The apology: "During a recent software update, a message to promote T-Mobile's free VIP Zone was mistakenly sent to certain customers and appeared on the notification bar for some Android devices. After T-Mobile was made aware of this mistake, the company stopped the notifications. T-Mobile apologizes for the inconvenience this may have caused customers."
*Motorola, Woot clean up their acts
Motorola Mobility in February warned people who bought but then returned Android-based Motorola Xoom tablets between March and October last year that the devices might have been resold by bargain-of-the-day website Woot with the ex-owners' sensitive data still on them. Motorola said that about 100 out of a batch of 6,200 Xoom tablets that it refurbished "may not have been completely cleared of the original owner's data prior to resale." The tablets were resold by Woot between October and December 2011.
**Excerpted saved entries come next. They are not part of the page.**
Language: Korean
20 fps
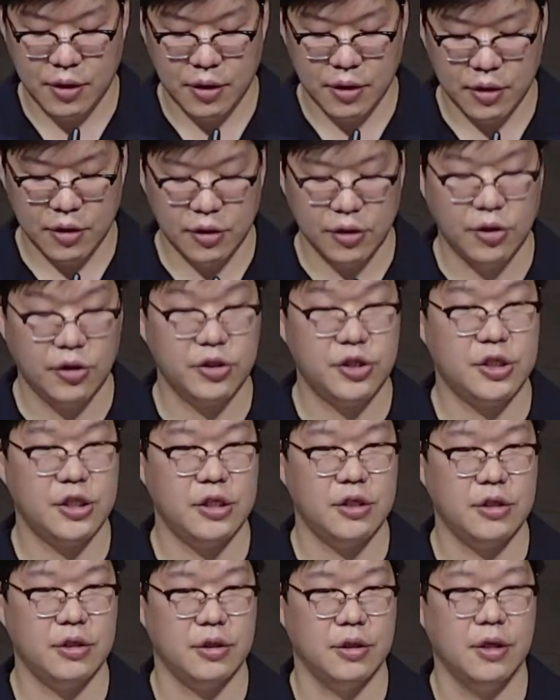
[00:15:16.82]

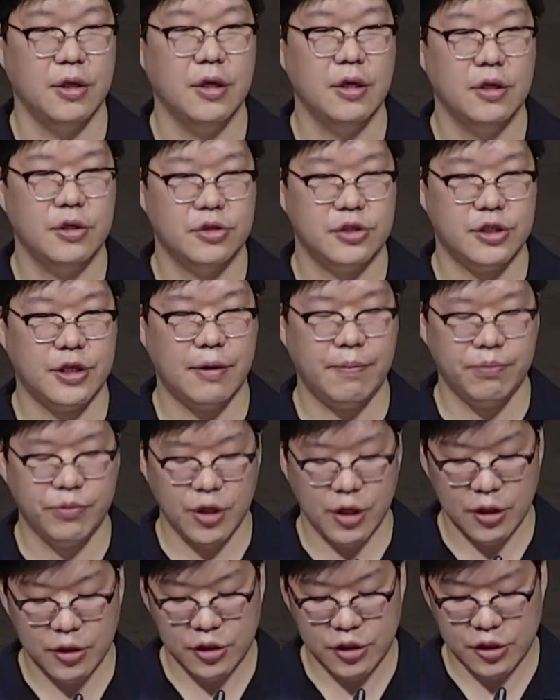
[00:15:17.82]
그것이
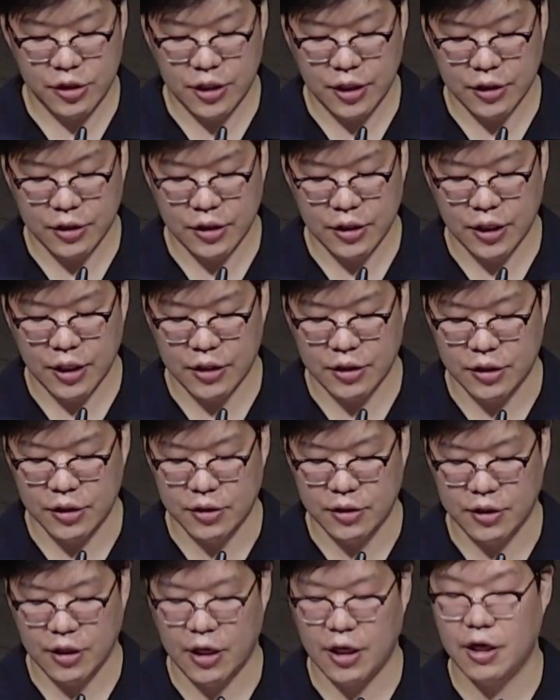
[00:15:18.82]
참된 신앙을
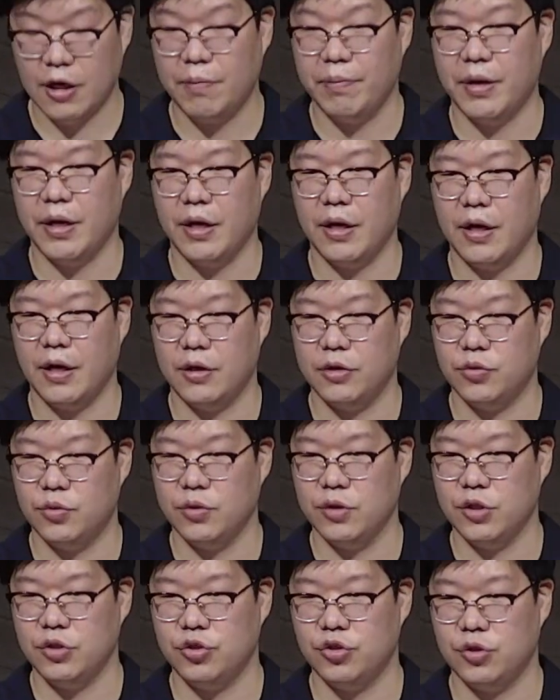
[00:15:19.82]
가진 사람의
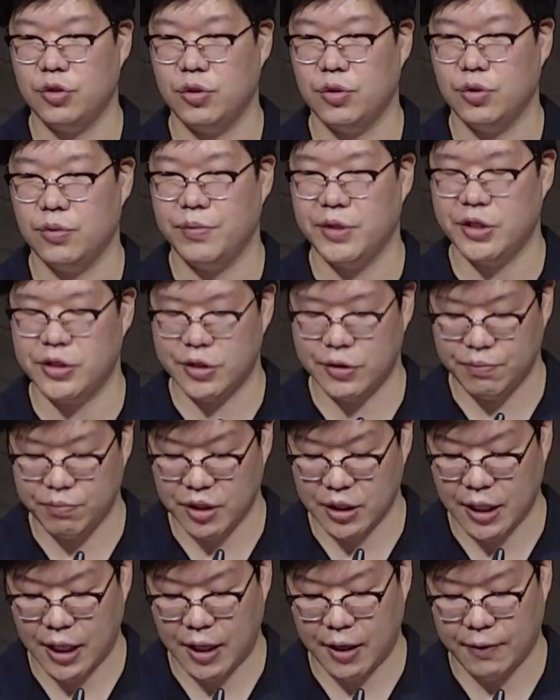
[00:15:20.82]
행동인 줄로
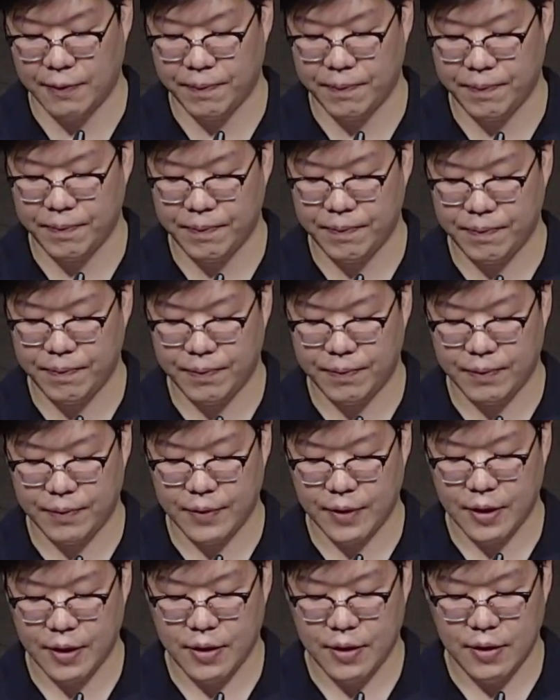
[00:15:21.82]
믿습니다.
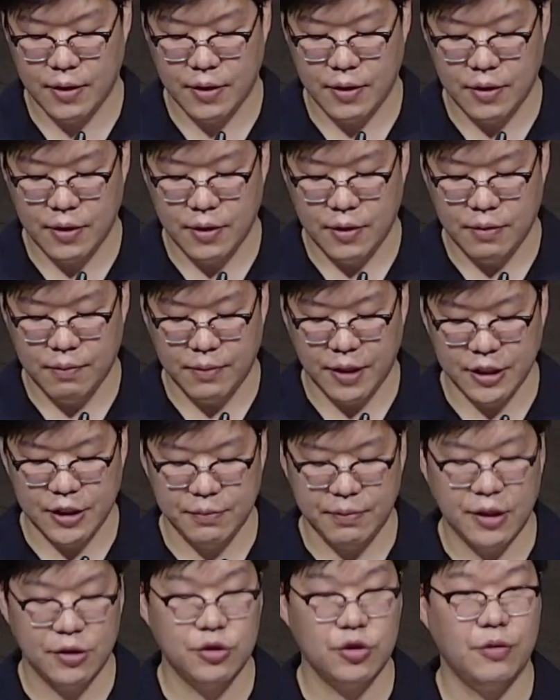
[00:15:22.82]

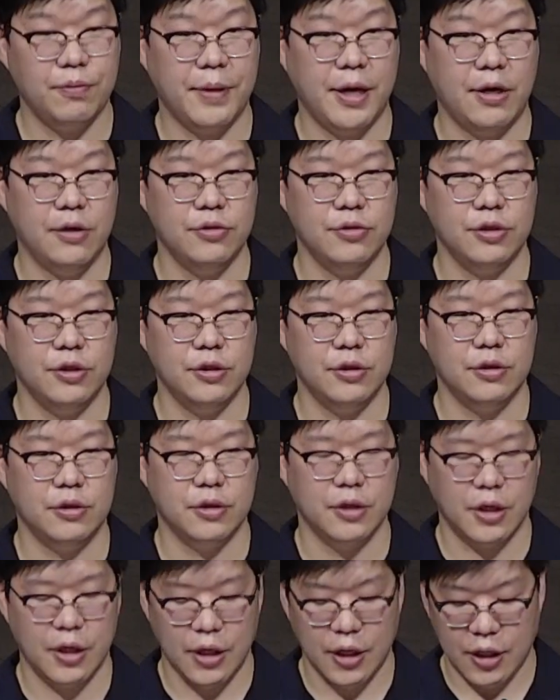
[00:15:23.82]
마지막으로 바울은
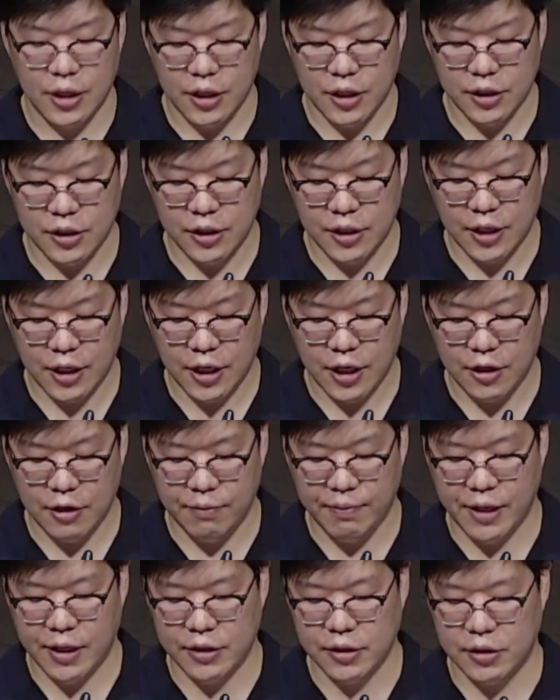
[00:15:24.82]
이들에게
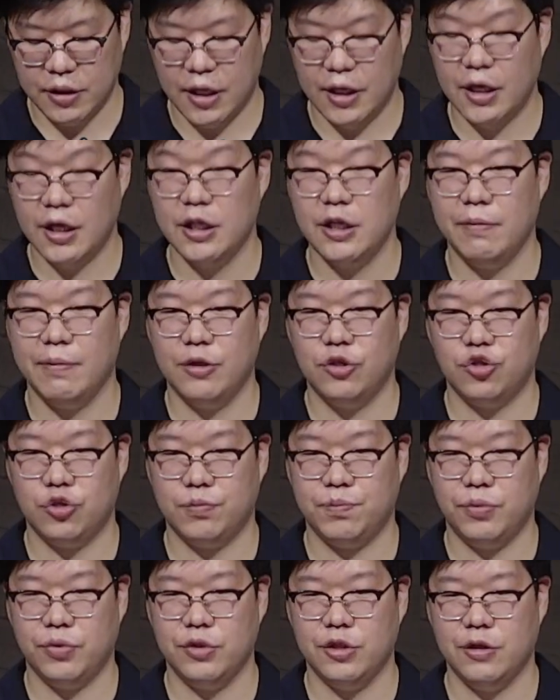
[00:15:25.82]
임하는 하나님의
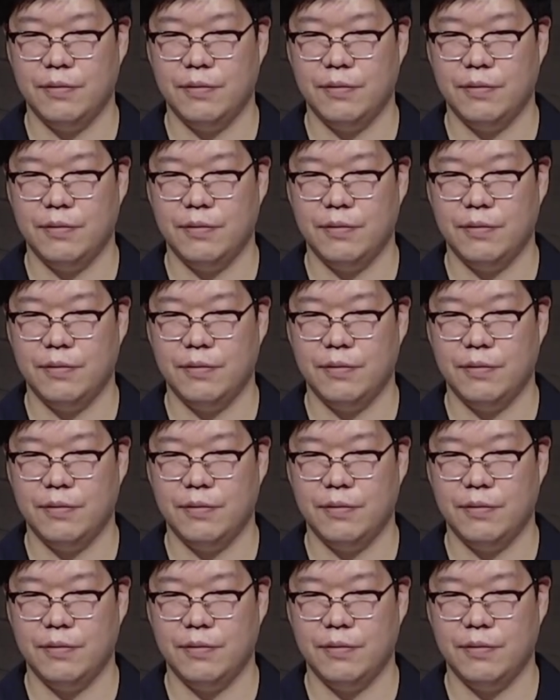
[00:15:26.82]
축복을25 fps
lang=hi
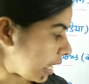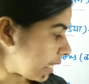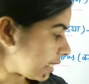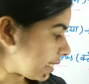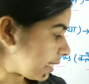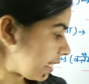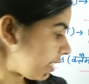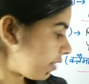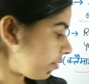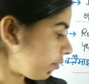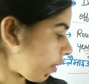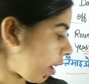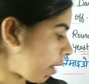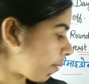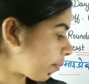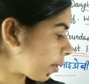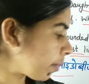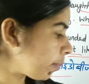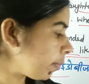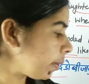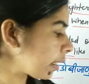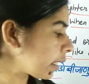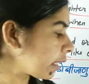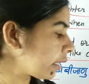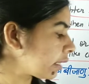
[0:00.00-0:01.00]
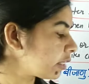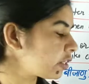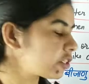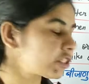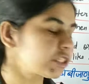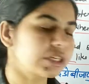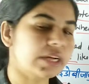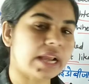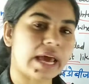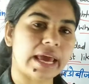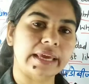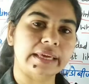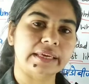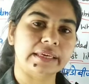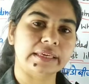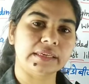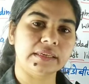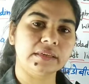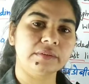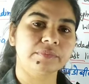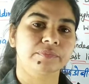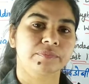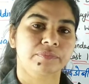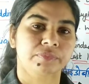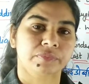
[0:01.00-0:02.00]
जैसे ही फेवरेबल कंडीशन
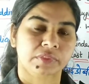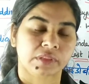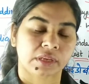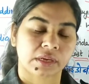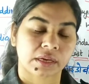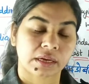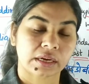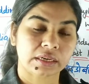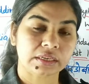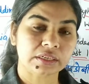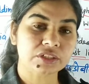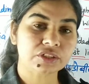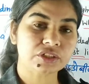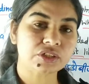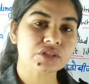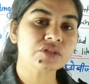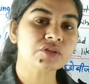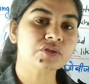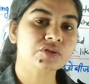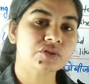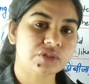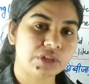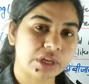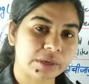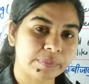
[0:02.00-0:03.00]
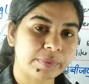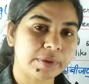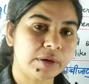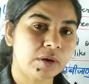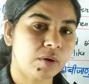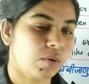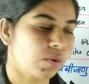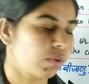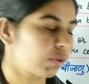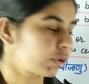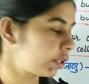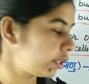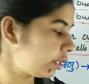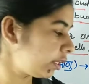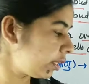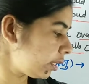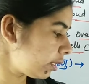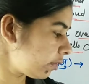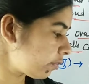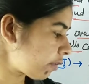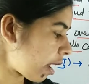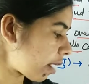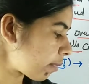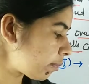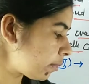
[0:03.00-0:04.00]
आएगी कंडीशन स्टेबल होगी
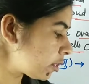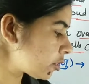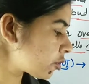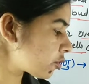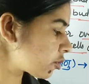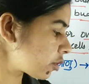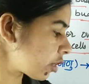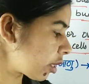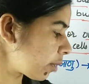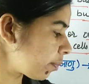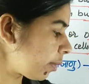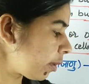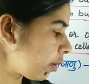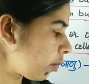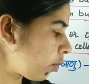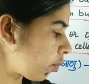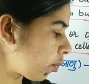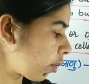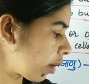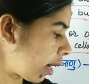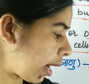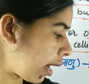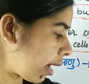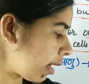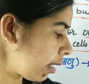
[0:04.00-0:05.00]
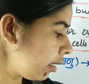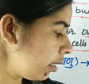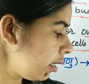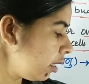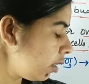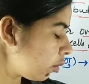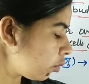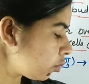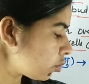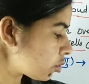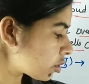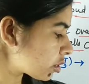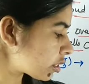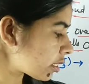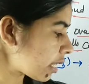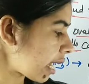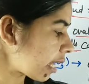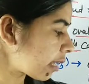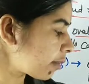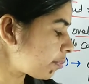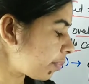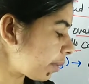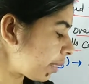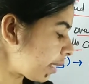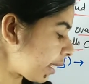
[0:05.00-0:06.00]
इन्वायरमेंट स्टेबल होगा उस
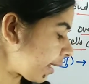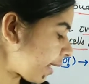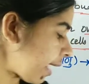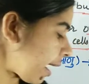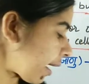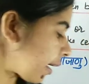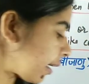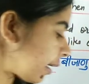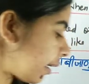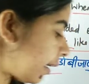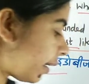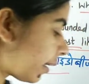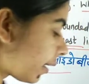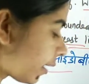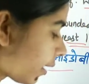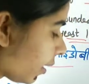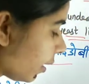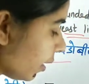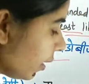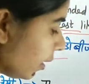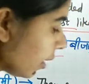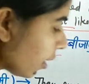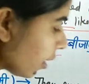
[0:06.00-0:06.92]
टाइम पे ये क्या कर लेंगे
Data possibly accessible on the uncleaned tablets could include photos and documents, as well as user names and passwords for social media, email and other accounts, Motorola acknowledged.
The company issued a statement of apology: "Motorola sincerely regrets and apologizes for any inconvenience this situation has caused the affected customers. Motorola is committed to rigorous data protection practices in order to protect its customers, and will continue to take the necessary steps to achieve this objective."
*Google earnings snafu, Gmail outage
When you're a company as wide-ranging as Google, you're always good for at least a few high-profile apologies during the year. Among the 2012 offerings: A hoarse-voiced CEO Larry Page apologizing during an analysts' call in October for the company's accidental release of its numbers too early ("I'm sorry for the scramble earlier today") , and then in April and June, mea culpas issued for Gmail outages. In April, Google apologized "for the inconvenience," thanked Gmail users for their "patience and continued support" and said that it is continually making improvements to its "system reliability," which the company considers "a top priority." However, as many as 4.8 million users were affected by another outage in June. In July, Google found itself apologizing for a Google Talk outage as well. "Please rest assured that system reliability is a top priority at Google, and we are making continuous improvements to make our systems better."
As for the premature release of its earnings statement, Google ultimately pointed to a mistake by financial printer RR Donnelley. Google's stock price got pounded for the error and hadn't quite recovered even a month later.